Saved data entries
|---|

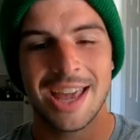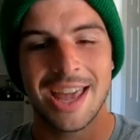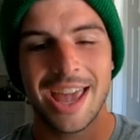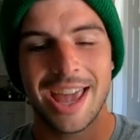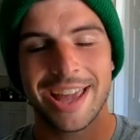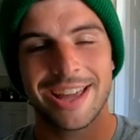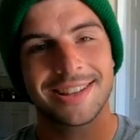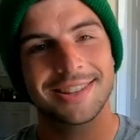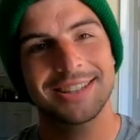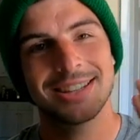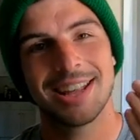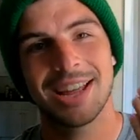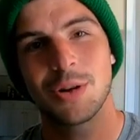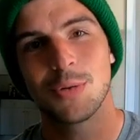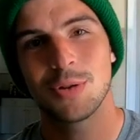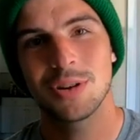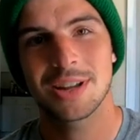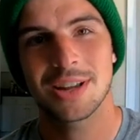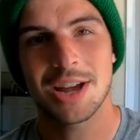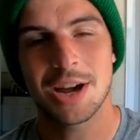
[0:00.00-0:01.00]
And today I
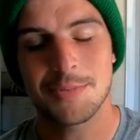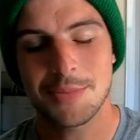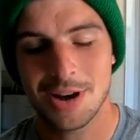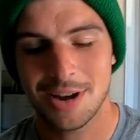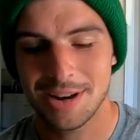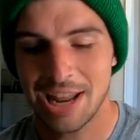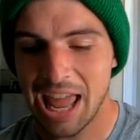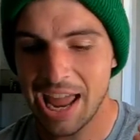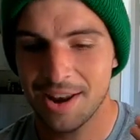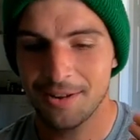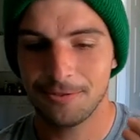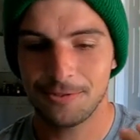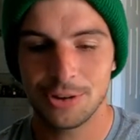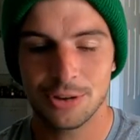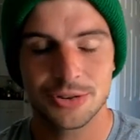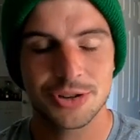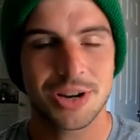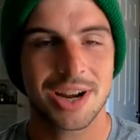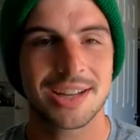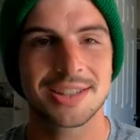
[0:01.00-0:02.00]
wanted to come on and
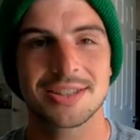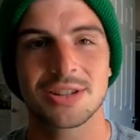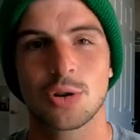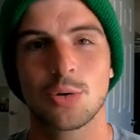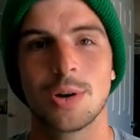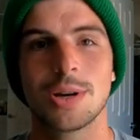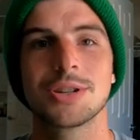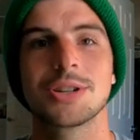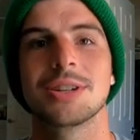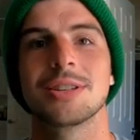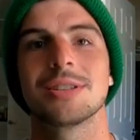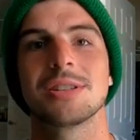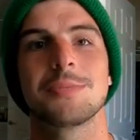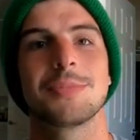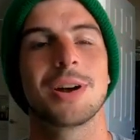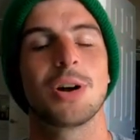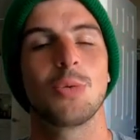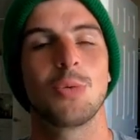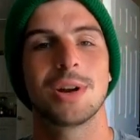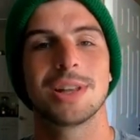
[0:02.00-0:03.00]
field your guys' questions
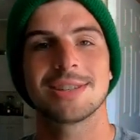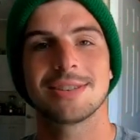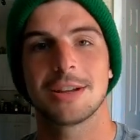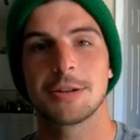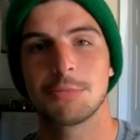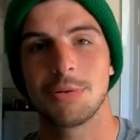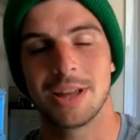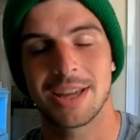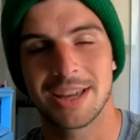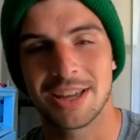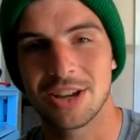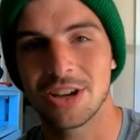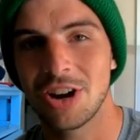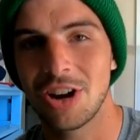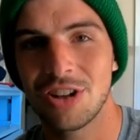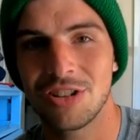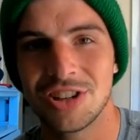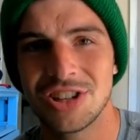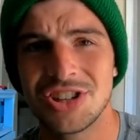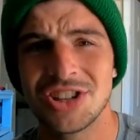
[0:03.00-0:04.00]
about what it's like playing in
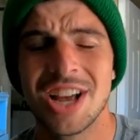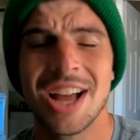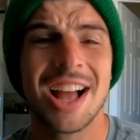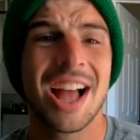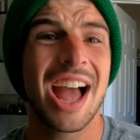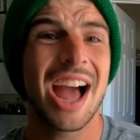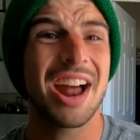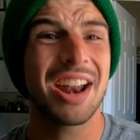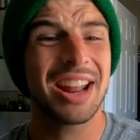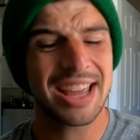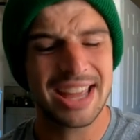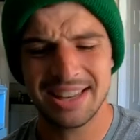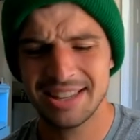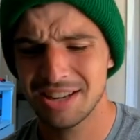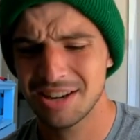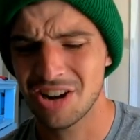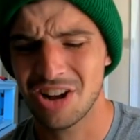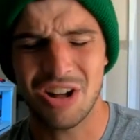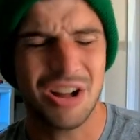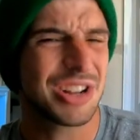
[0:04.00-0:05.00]
college, how to get
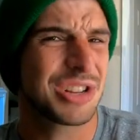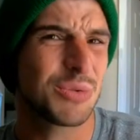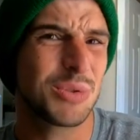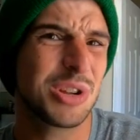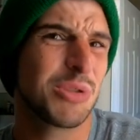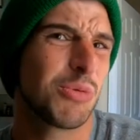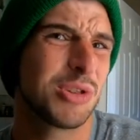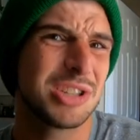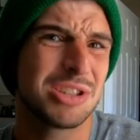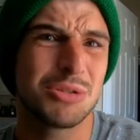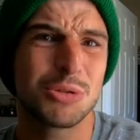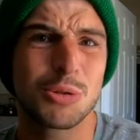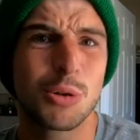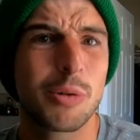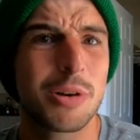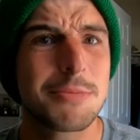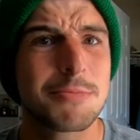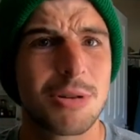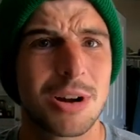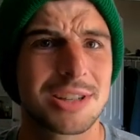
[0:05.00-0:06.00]
to college, what, what's the
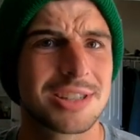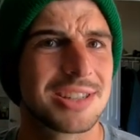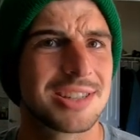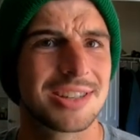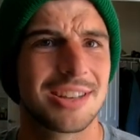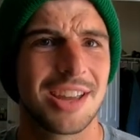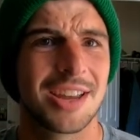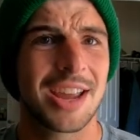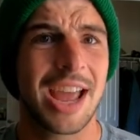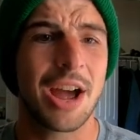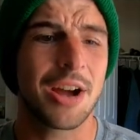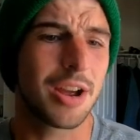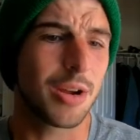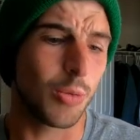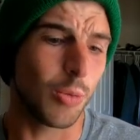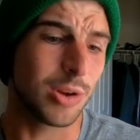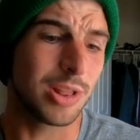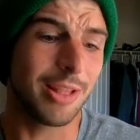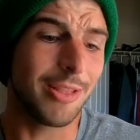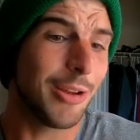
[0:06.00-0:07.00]
recruiting process like, how,
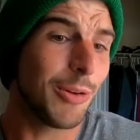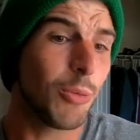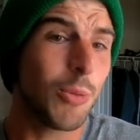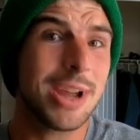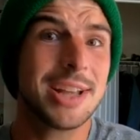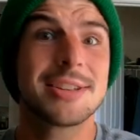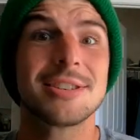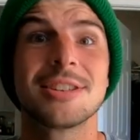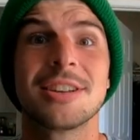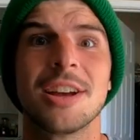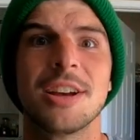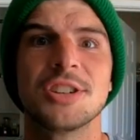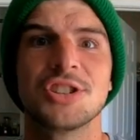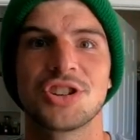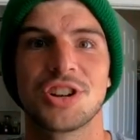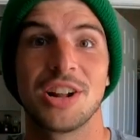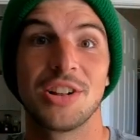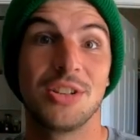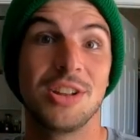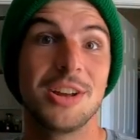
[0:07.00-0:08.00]
what weights
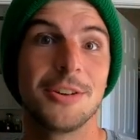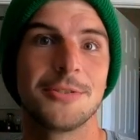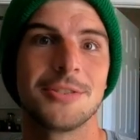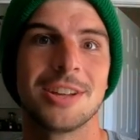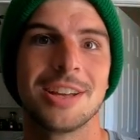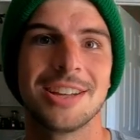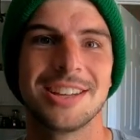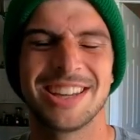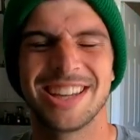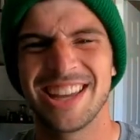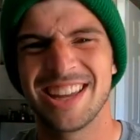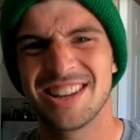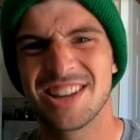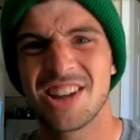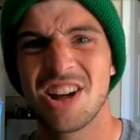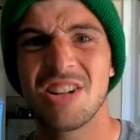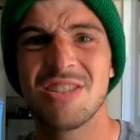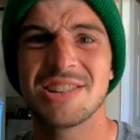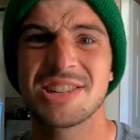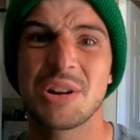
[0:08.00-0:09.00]
should I lift to get into
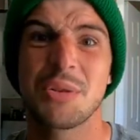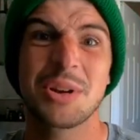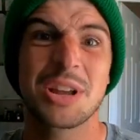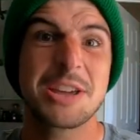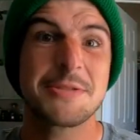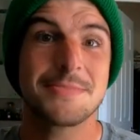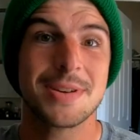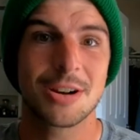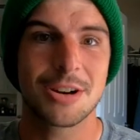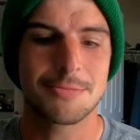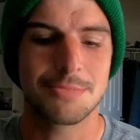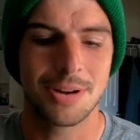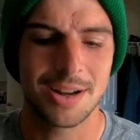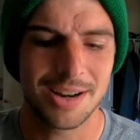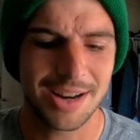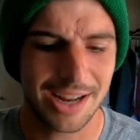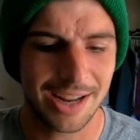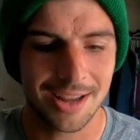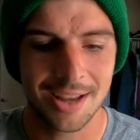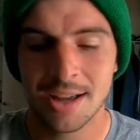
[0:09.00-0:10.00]
college, how do I get better at
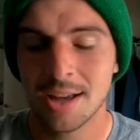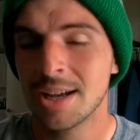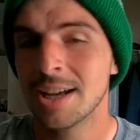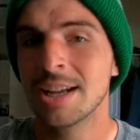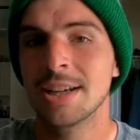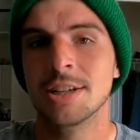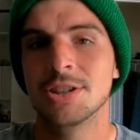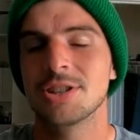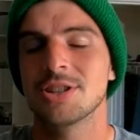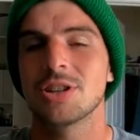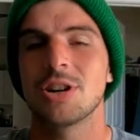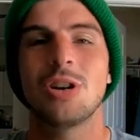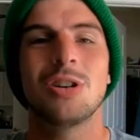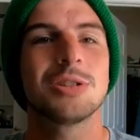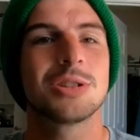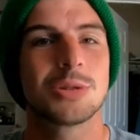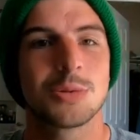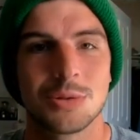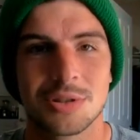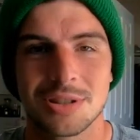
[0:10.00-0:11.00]
punting, just all
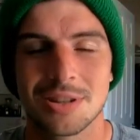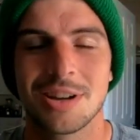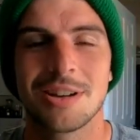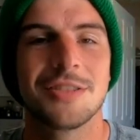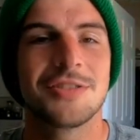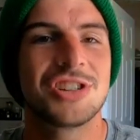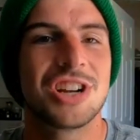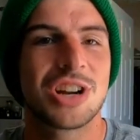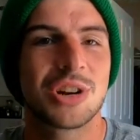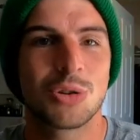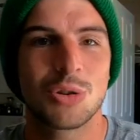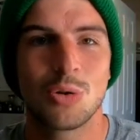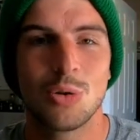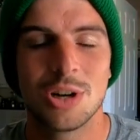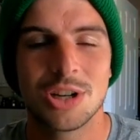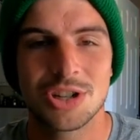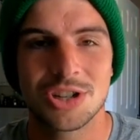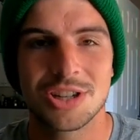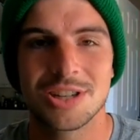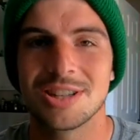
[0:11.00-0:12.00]
sorts of general
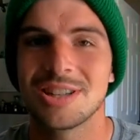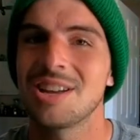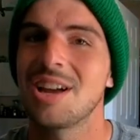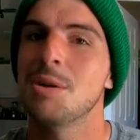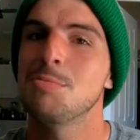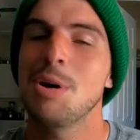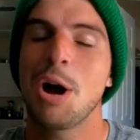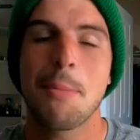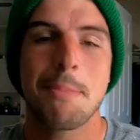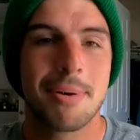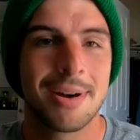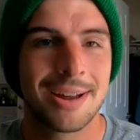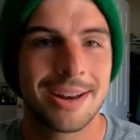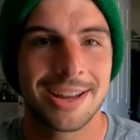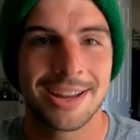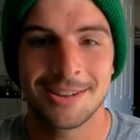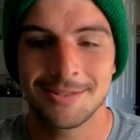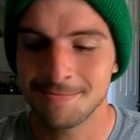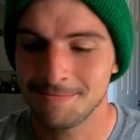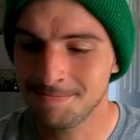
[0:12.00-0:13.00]
questions about
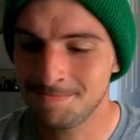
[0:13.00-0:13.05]
punting.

|---|

[TASK BRIEF] Return every entry exactly, dropping the pictures.

[SOLUTION TO THIS EXERCISE]
[0:00.00-0:01.00]
And today I
[0:01.00-0:02.00]
wanted to come on and
[0:02.00-0:03.00]
field your guys' questions
[0:03.00-0:04.00]
about what it's like playing in
[0:04.00-0:05.00]
college, how to get
[0:05.00-0:06.00]
to college, what, what's the
[0:06.00-0:07.00]
recruiting process like, how,
[0:07.00-0:08.00]
what weights
[0:08.00-0:09.00]
should I lift to get into
[0:09.00-0:10.00]
college, how do I get better at
[0:10.00-0:11.00]
punting, just all
[0:11.00-0:12.00]
sorts of general
[0:12.00-0:13.00]
questions about
[0:13.00-0:13.05]
punting.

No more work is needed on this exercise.